A study by researchers at the University of Minnesota and Duke University in Durham, NC, finds an association between weekly consumption of sports and energy drinks and higher consumption of other sugary drinks, cigarette smoking and use of screen media.
The high sugar, calorie and caffeine content of sports and energy drinks is an area of concern for health care professionals and these drinks have experienced a surge in popularity in recent years. National data have shown that although there has been a fall in consumption of soft drinks and fruit drinks, sports and energy drinks have tripled in consumption among adolescents.
The researchers behind the new study – which is published in the Journal of Nutrition Education and Behavior – gathered data from 2,793 adolescents across 20 public middle and high schools in the Minneapolis-St.

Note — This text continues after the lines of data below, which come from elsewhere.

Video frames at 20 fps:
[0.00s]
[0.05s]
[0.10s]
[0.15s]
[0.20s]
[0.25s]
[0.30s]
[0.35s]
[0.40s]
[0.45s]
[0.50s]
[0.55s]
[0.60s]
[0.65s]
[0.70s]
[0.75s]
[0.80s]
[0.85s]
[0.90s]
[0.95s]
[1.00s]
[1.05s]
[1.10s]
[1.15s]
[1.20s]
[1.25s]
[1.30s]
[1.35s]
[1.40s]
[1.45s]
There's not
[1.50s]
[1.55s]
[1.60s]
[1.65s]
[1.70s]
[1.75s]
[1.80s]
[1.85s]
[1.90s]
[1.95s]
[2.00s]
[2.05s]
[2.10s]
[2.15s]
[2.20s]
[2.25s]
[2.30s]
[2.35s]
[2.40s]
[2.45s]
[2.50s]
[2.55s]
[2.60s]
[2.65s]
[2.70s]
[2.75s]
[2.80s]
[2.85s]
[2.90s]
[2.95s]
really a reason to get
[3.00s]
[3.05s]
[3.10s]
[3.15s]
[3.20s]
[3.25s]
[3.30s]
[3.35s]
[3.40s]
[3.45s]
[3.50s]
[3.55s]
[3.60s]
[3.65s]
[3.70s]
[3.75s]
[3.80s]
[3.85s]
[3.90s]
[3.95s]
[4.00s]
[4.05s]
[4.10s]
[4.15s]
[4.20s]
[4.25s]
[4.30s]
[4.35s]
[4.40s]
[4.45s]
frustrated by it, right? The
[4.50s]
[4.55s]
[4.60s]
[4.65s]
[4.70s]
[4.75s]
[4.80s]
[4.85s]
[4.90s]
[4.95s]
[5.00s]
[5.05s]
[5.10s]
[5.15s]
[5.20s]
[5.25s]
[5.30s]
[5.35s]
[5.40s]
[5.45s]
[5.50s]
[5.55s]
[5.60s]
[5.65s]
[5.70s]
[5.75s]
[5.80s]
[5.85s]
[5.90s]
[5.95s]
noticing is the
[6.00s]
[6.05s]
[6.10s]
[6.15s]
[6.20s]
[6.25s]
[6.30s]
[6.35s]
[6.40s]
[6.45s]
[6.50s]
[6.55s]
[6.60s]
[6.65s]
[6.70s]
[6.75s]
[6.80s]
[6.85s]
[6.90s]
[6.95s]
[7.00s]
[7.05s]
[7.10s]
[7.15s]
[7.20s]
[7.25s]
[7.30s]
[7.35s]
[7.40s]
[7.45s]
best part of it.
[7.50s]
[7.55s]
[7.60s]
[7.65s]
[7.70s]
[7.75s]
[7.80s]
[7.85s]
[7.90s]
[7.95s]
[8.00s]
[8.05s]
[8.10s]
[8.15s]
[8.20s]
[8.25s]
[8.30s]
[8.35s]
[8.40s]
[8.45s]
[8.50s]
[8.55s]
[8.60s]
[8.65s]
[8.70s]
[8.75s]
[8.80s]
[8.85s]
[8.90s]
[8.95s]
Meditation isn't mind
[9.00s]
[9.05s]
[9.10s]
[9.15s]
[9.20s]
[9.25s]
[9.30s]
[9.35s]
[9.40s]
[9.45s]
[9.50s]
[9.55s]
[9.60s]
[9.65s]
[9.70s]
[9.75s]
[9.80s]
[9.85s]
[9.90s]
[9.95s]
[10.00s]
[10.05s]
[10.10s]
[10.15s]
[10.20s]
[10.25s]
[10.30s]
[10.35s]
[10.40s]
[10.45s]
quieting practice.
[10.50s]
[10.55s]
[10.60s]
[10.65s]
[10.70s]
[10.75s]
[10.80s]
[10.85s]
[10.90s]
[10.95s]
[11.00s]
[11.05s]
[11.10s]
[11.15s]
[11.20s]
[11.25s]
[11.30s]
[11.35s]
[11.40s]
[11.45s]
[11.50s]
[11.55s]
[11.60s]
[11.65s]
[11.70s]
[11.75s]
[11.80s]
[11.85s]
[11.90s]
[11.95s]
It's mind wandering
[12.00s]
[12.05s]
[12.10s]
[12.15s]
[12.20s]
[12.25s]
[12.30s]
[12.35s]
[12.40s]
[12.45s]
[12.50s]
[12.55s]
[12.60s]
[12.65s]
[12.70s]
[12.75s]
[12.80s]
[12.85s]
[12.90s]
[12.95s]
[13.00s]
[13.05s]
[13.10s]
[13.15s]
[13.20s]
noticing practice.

Paul area during the 2009-10 school year.
The students reported data on their height, weight, how often they drink sports and energy drinks, how often they eat breakfast, how much physical activity they engage in, how much time they spend playing video games and watching TV, and whether or not they smoke.
Despite consumption of sports drinks being linked to higher levels of moderate-to-vigorous physical activity, overall, the researchers found that consumption of sports and energy drinks contributes to a growing cluster of unhealthy behaviors among adolescents.
The study finds a link between smoking, high consumption of other sugary drinks, and prolonged time watching TV or playing video games with weekly sports and energy drinks consumption.
Lead author Nicole Larson, PhD, from the Division of Epidemiology and Community Health, School of Public Health at the University of Minnesota, explains:
“Among boys, weekly sports drink consumption was significantly associated with higher TV viewing; boys who regularly consumed sports drinks spent about 1 additional hour per week watching TV, compared with boys who consumed sports drinks less than once per week.
Boys who consumed energy drinks at least weekly spent approximately 4 additional hours per week playing video games, compared with those who consumed energy drinks less than once per week.”
Dr. Larson and her team say that future research and interventions should do more to promote healthy hydration habits in adolescents and target the clustering of behaviors that present health risks to youth.
The position on these drinks from the American Academy of Pediatrics (AAP) is that sports drinks should only be consumed by adolescents after vigorous and prolonged physical activity.
The AAP asserts that energy drinks, meanwhile, should not be consumed as they offer no health benefits and increase risks for overstimulation of the nervous system.
Earlier this year, the Centers for Disease Control and Prevention (CDC) found that around 73% of children consume caffeine on a daily basis. The CDC also reported that 20% of teenagers who consume energy drinks believe them to be safe.
A recent study from researchers at Iowa State University suggested that the drinks’ labeling may be to blame for the misperception of energy drinks as not being harmful. Current Food and Drug Administration (FDA) guidelines do not require caffeine and other stimulants to be listed in product labeling.
Also, although the FDA says that up to 400 mg of caffeine a day is not associated with adverse effects in adults, the administration has not issued any caffeine recommendations for children and adolescents.